**Prompt:**
A verbatim reproduction of the lines below, from the line containing "[7:09.86-7:10.92]" through the line containing "Transcript, with fillers: So", both ends included, is the whole required output.

Extracted records
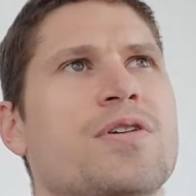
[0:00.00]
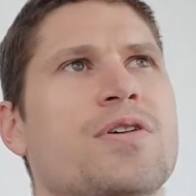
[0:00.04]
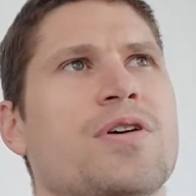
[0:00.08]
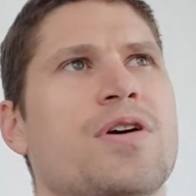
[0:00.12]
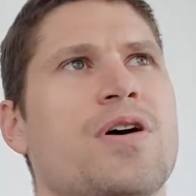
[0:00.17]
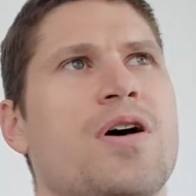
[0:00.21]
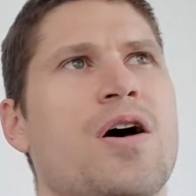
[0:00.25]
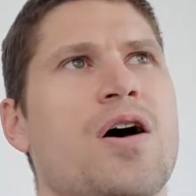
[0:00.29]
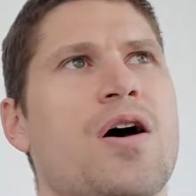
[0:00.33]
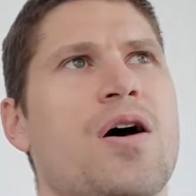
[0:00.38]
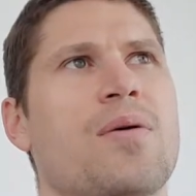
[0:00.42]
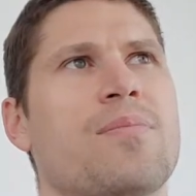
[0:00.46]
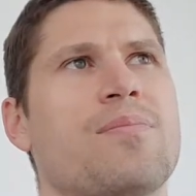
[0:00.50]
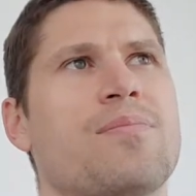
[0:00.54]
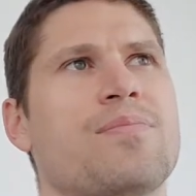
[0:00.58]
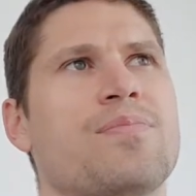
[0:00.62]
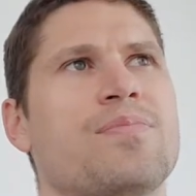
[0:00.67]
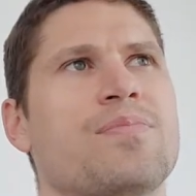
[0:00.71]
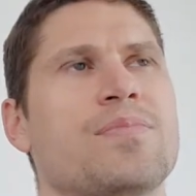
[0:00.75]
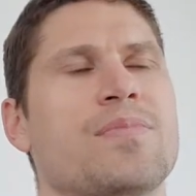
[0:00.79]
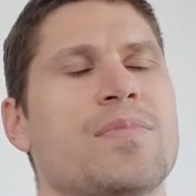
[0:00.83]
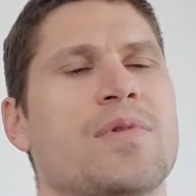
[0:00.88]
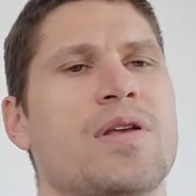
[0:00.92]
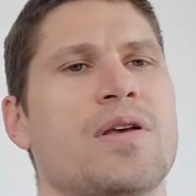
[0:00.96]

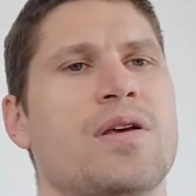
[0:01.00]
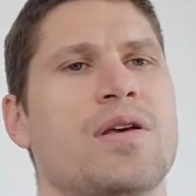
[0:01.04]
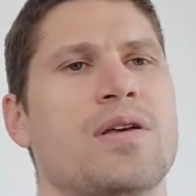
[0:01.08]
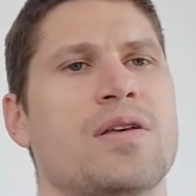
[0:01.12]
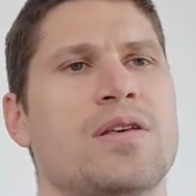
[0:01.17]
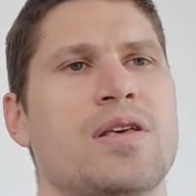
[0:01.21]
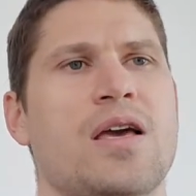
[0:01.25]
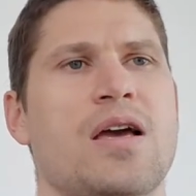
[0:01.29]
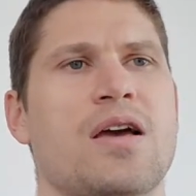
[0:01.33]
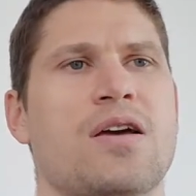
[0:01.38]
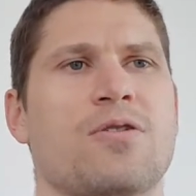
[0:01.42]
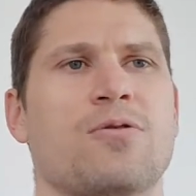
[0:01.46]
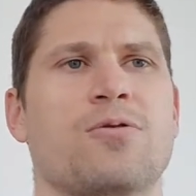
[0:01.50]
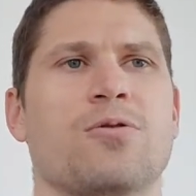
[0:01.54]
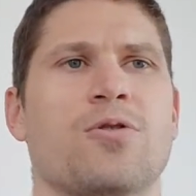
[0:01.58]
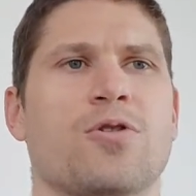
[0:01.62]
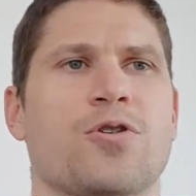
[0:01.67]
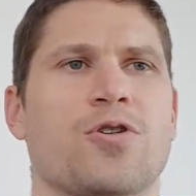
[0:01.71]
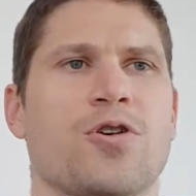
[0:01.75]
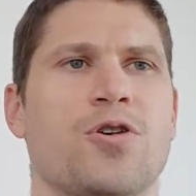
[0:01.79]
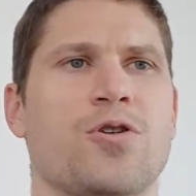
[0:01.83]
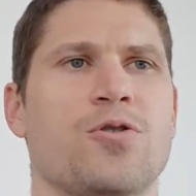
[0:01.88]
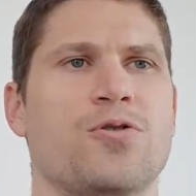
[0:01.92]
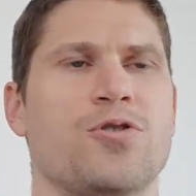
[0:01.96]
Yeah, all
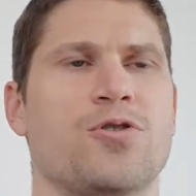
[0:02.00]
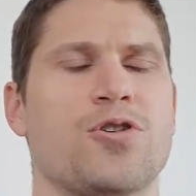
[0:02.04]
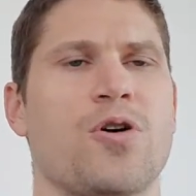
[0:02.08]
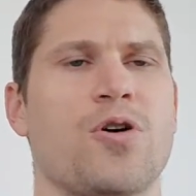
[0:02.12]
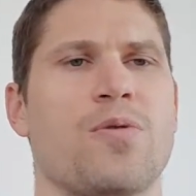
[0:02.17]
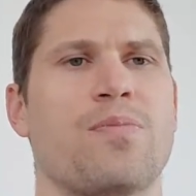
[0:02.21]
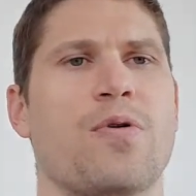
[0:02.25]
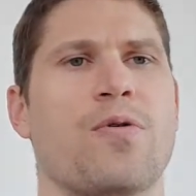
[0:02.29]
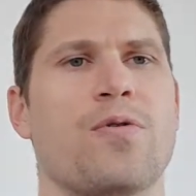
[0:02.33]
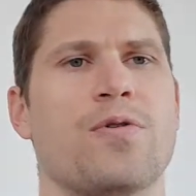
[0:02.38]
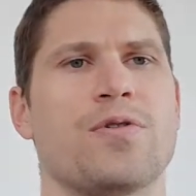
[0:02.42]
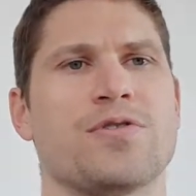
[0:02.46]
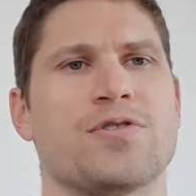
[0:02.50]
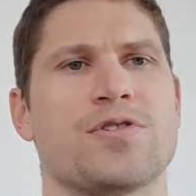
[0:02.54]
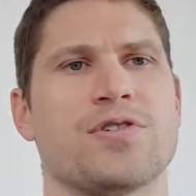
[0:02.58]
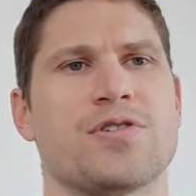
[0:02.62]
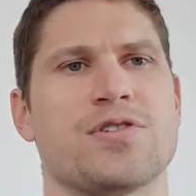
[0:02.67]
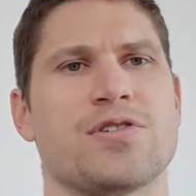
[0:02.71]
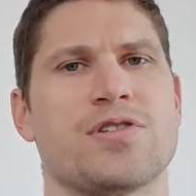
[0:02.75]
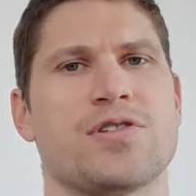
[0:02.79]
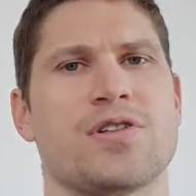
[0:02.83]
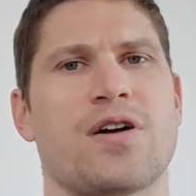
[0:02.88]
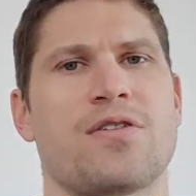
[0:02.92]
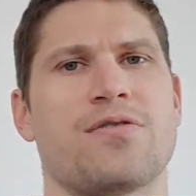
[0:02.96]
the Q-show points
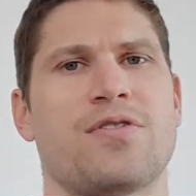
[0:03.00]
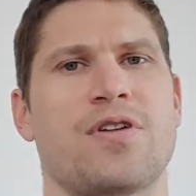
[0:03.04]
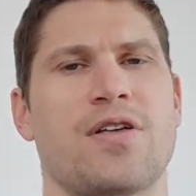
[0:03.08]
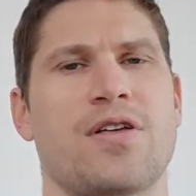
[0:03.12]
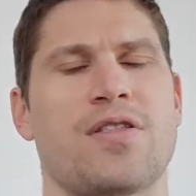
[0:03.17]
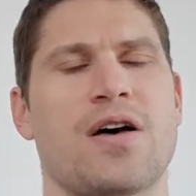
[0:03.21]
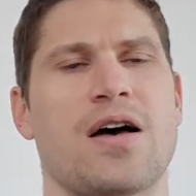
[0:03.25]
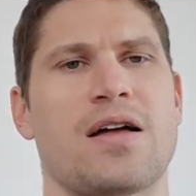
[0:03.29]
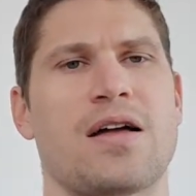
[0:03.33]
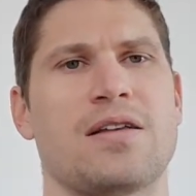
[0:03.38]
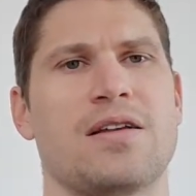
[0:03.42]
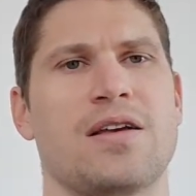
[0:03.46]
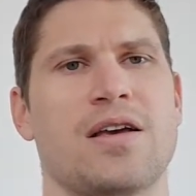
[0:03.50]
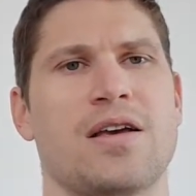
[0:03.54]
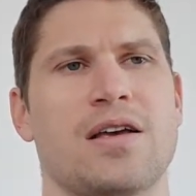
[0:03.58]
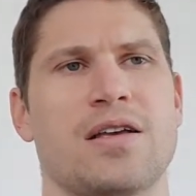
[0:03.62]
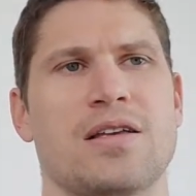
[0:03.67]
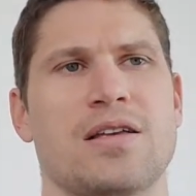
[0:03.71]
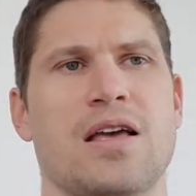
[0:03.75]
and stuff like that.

* * *

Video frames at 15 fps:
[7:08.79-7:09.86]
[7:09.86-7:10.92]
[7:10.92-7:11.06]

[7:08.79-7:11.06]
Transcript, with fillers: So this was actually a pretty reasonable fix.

---

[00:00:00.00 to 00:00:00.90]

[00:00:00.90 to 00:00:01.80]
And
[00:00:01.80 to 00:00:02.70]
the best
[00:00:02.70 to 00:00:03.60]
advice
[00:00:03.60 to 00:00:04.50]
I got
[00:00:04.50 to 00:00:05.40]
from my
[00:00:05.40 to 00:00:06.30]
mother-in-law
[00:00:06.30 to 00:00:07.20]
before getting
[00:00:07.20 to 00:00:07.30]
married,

**Task result:**
[7:09.86-7:10.92]
[7:10.92-7:11.06]

[7:08.79-7:11.06]
Transcript, with fillers: So this was actually a pretty reasonable fix.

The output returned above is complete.